Dear's debut project was actually a colorful illumination of 11 bridges across over a mile of the Chicago river. Imagine the procession of those lit bridges showing up in one of those aerial shots that have become the hallmark of Sunday/Monday night football broadcasts.
Luftwerk, Luminous Field, at Cloud Gate
Then there's Luftwerk, whose show SHIFT just closed at the Cultural Center,  and whose 2012 installation Luminous Field, transformed Anish Kapoor's Cloud Gate sculpture in Millennium Park in mesmerizing patterns of color.

In yesterday's press release, Emanuel united his two initiatives under “the Elevated Chicago” banner, and his use of the world “Elevated” leads me to something I've been proposing - to absolute silence - for years.  Wabash Avenue has traditionally been considered the problem child of the Loop because of its falling beneath the shadow of the Loop L.  Most recently, the Chicago Loop Alliance, in partnership with Civic Artworks - has been soliciting ideas for their campaign, How Would you improve Wabash Avenue?
To me, the primary answer has always been obvious.  Stop trying to ignore the L and start looking at it.   Ultimately, the Loop L is not just historic infrastructure - it's the largest piece of sculpture in Chicago.  Take the time to look at the pillars, girders, trusses and struts, and you'll find amazing, intriguing and - yes - beautiful webs of form.  It's like an enormous Richard Serra, with delicacy and detail added in.

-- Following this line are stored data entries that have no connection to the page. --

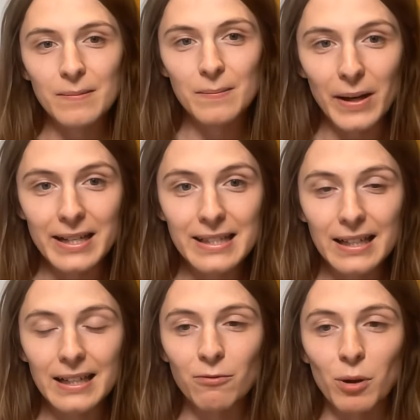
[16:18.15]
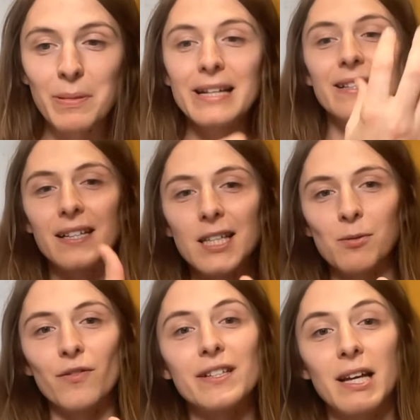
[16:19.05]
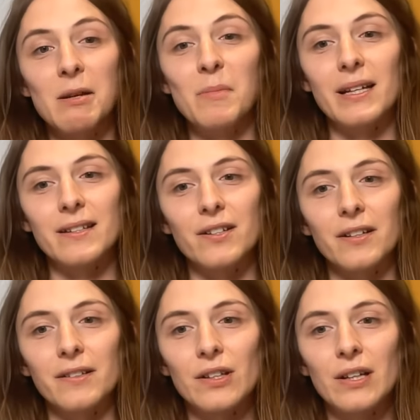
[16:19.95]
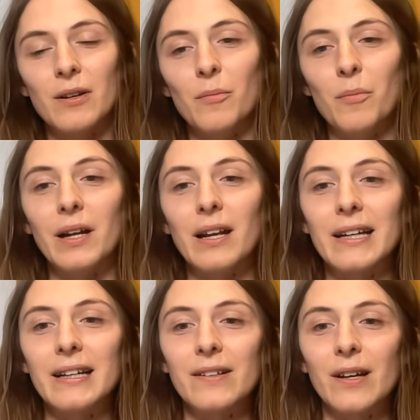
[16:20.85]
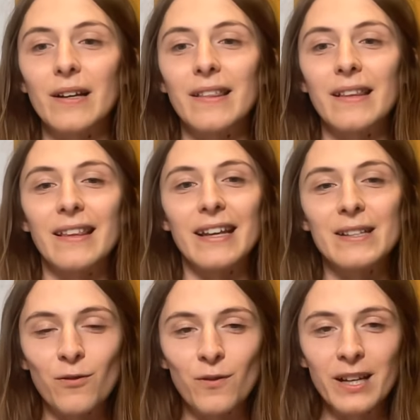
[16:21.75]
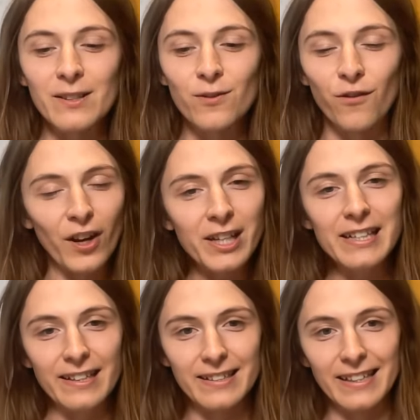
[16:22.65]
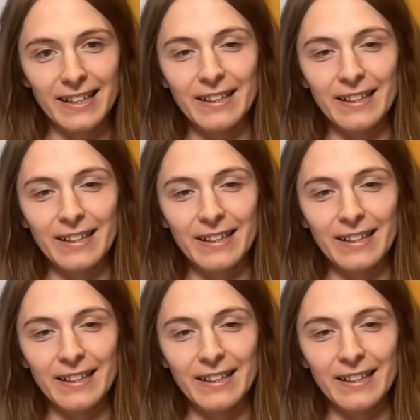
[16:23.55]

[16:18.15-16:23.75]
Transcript: basically repeating some of his same messages but like it's it's funny to see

This isn't just a tourist thing.  It's about countering the drear cold darkness of winter in the city, and bringing out the best in its architecture and infrastructure even at night.  Yes, Chicago - it's schools and government institutions - need bread, desperately, but no city survives without the circuses that give the heightened sense of life that makes people want to live there.
During the day, it's pretty easy to see the L's potential but right now at night, it's lost in the shadows, a great, unending blob of darkness that casts Wabash down into the gloom.
Let Mooney or Dear or Kersalé loose on it.  Let them light it up in all its exquisite detail, and - I guarantee you - Wabash at night will become one of Chicago's premier attractions, drawing tourists to its glow like bugs to a zapper.